Work to complete: Each record must come back unchanged in your answer, stripped of its images.

════

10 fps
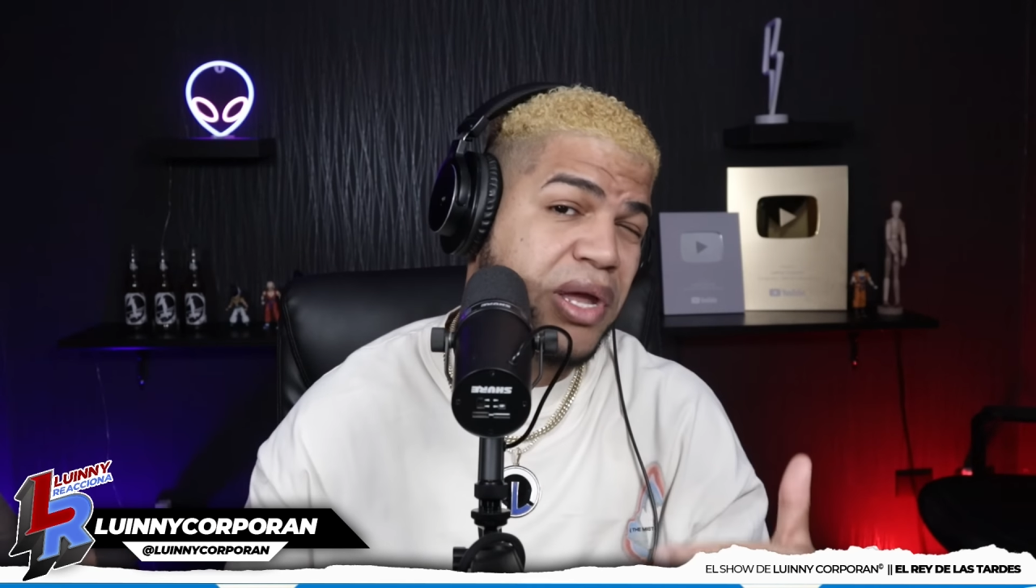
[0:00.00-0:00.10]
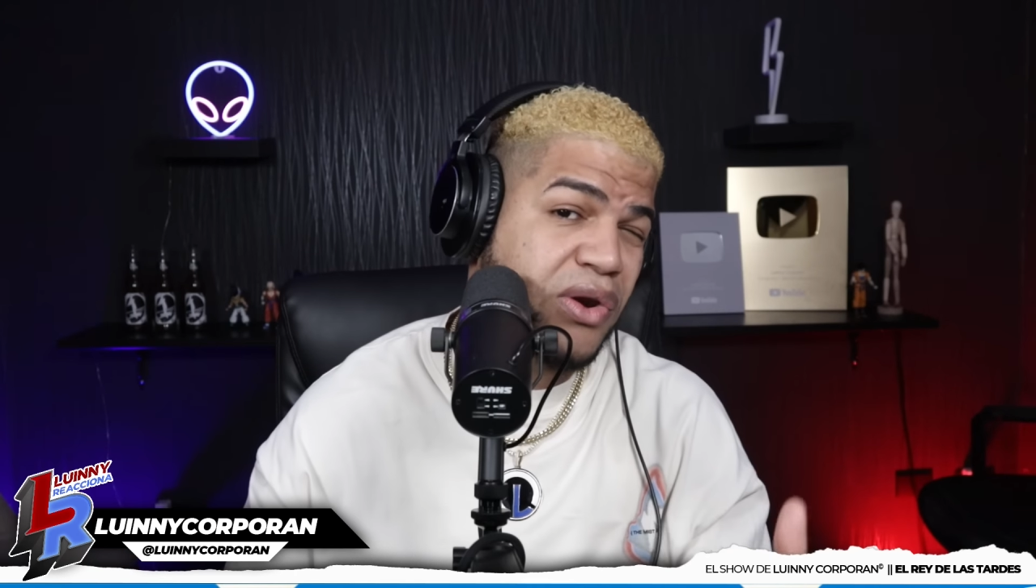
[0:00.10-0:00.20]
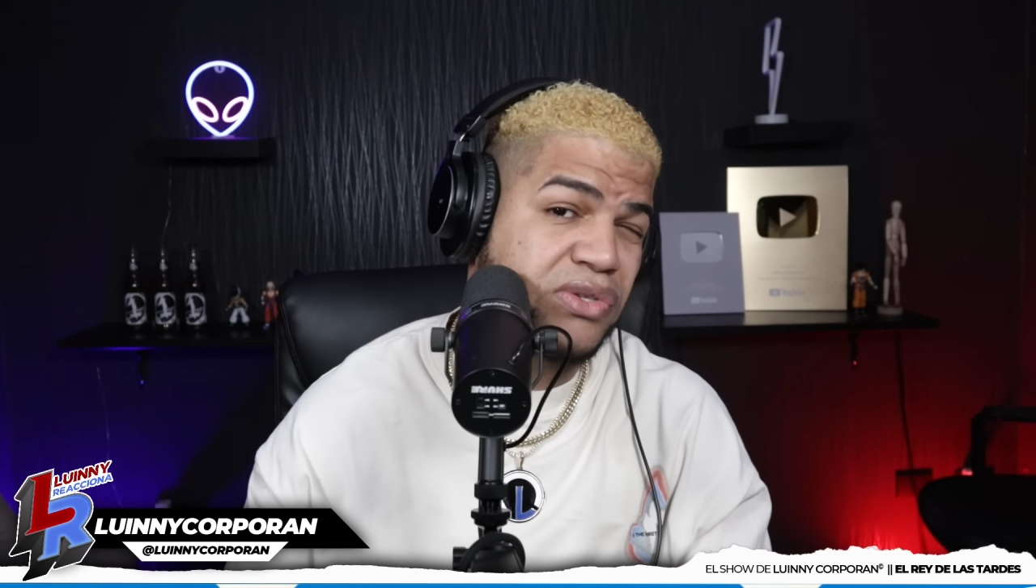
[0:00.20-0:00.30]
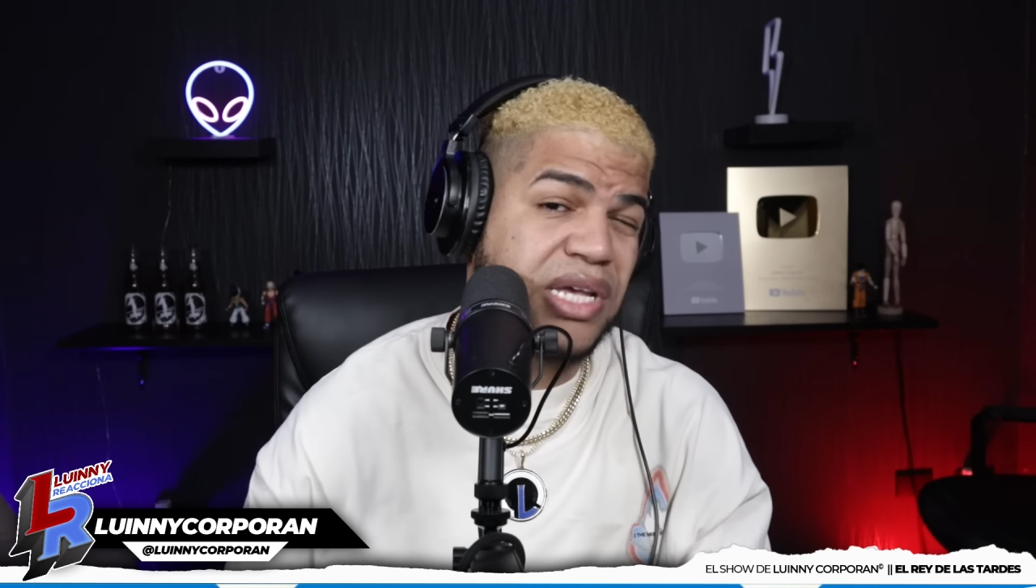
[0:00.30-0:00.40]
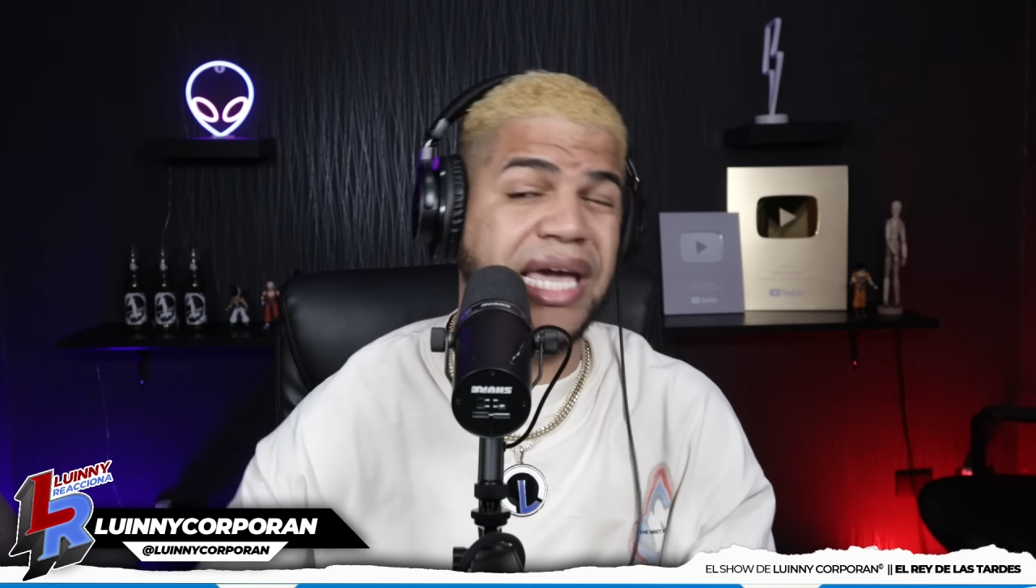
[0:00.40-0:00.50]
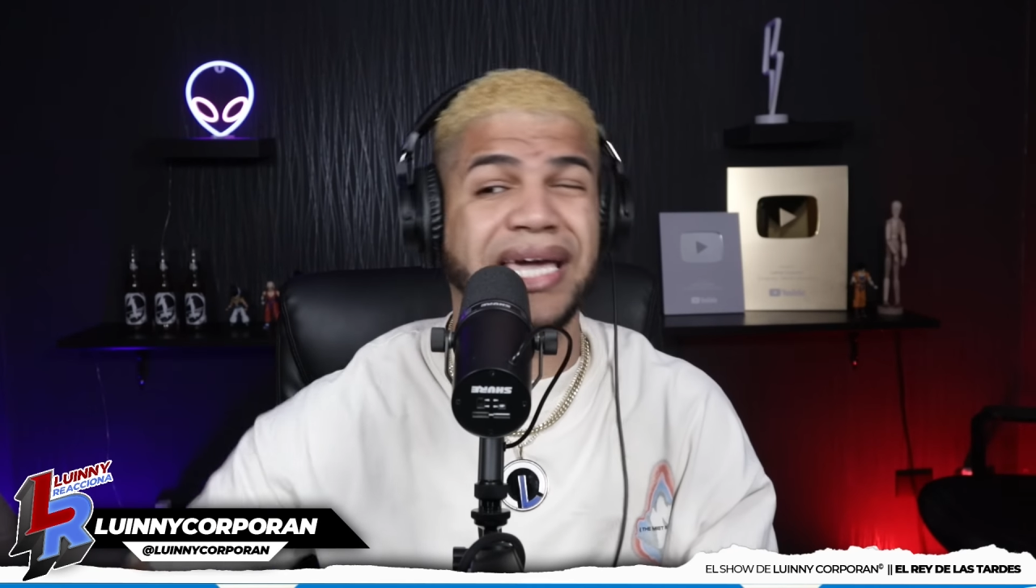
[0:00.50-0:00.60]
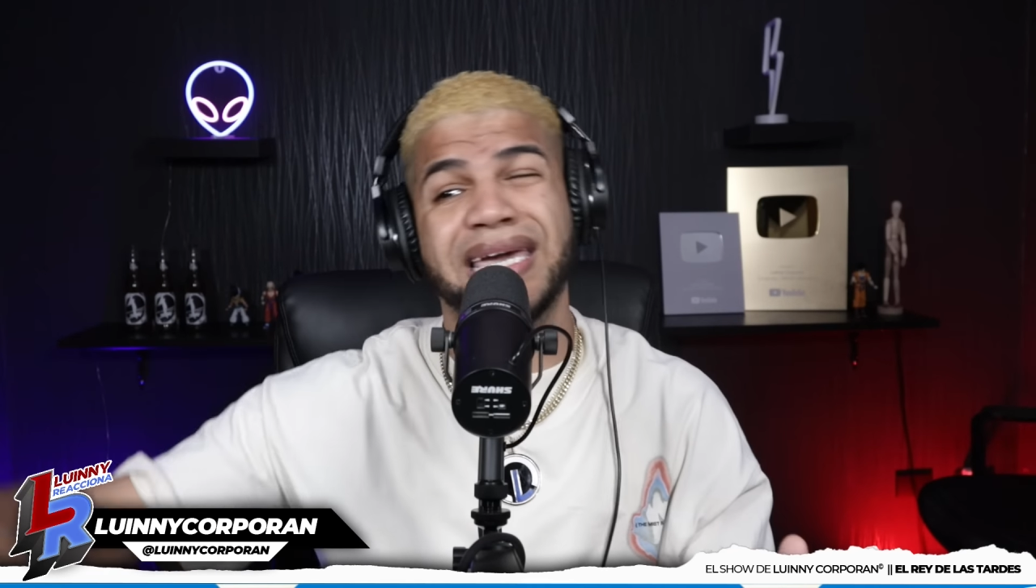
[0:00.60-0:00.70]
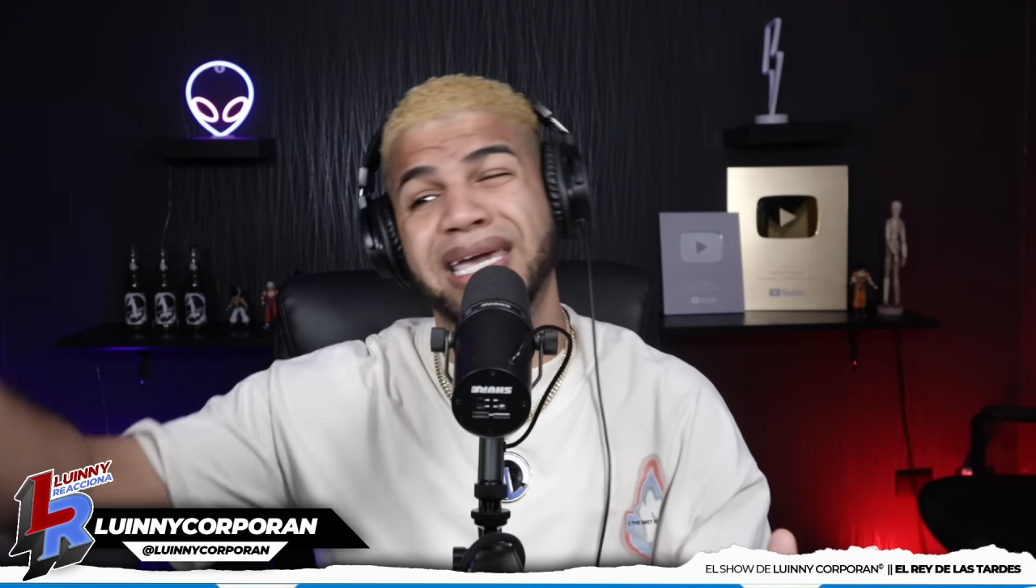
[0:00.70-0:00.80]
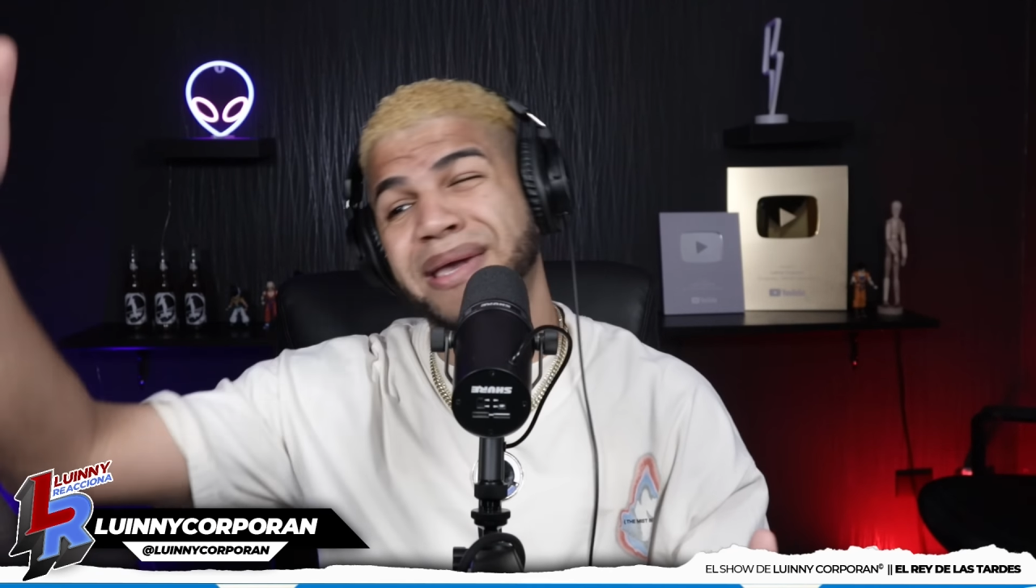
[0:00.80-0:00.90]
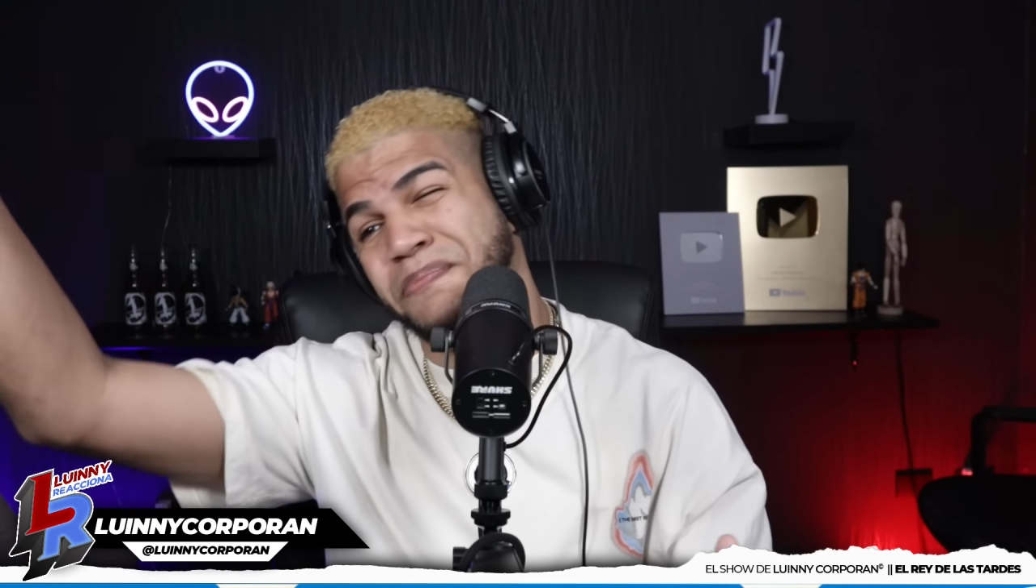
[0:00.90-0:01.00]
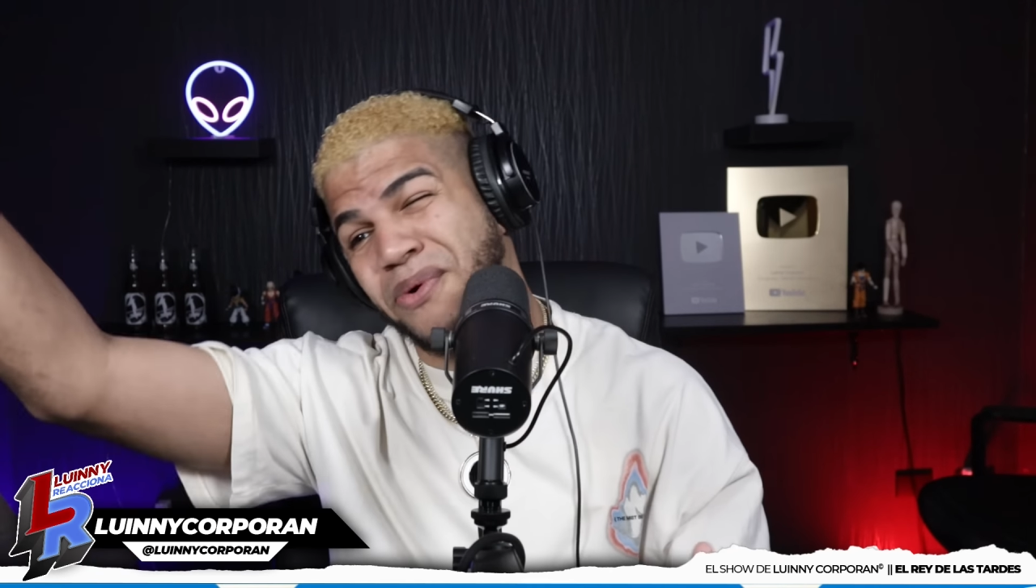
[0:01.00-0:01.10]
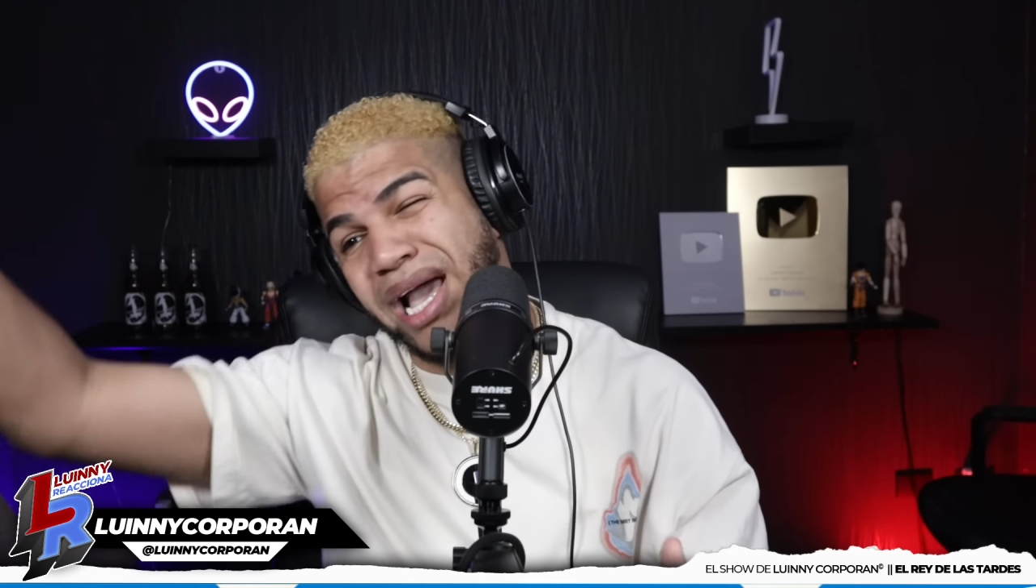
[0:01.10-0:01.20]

los equipos,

════

Worked solution:
10 fps
[0:00.00-0:00.10]
[0:00.10-0:00.20]
[0:00.20-0:00.30]
[0:00.30-0:00.40]
[0:00.40-0:00.50]
[0:00.50-0:00.60]
[0:00.60-0:00.70]
[0:00.70-0:00.80]
[0:00.80-0:00.90]
[0:00.90-0:01.00]
[0:01.00-0:01.10]
[0:01.10-0:01.20]

los equipos,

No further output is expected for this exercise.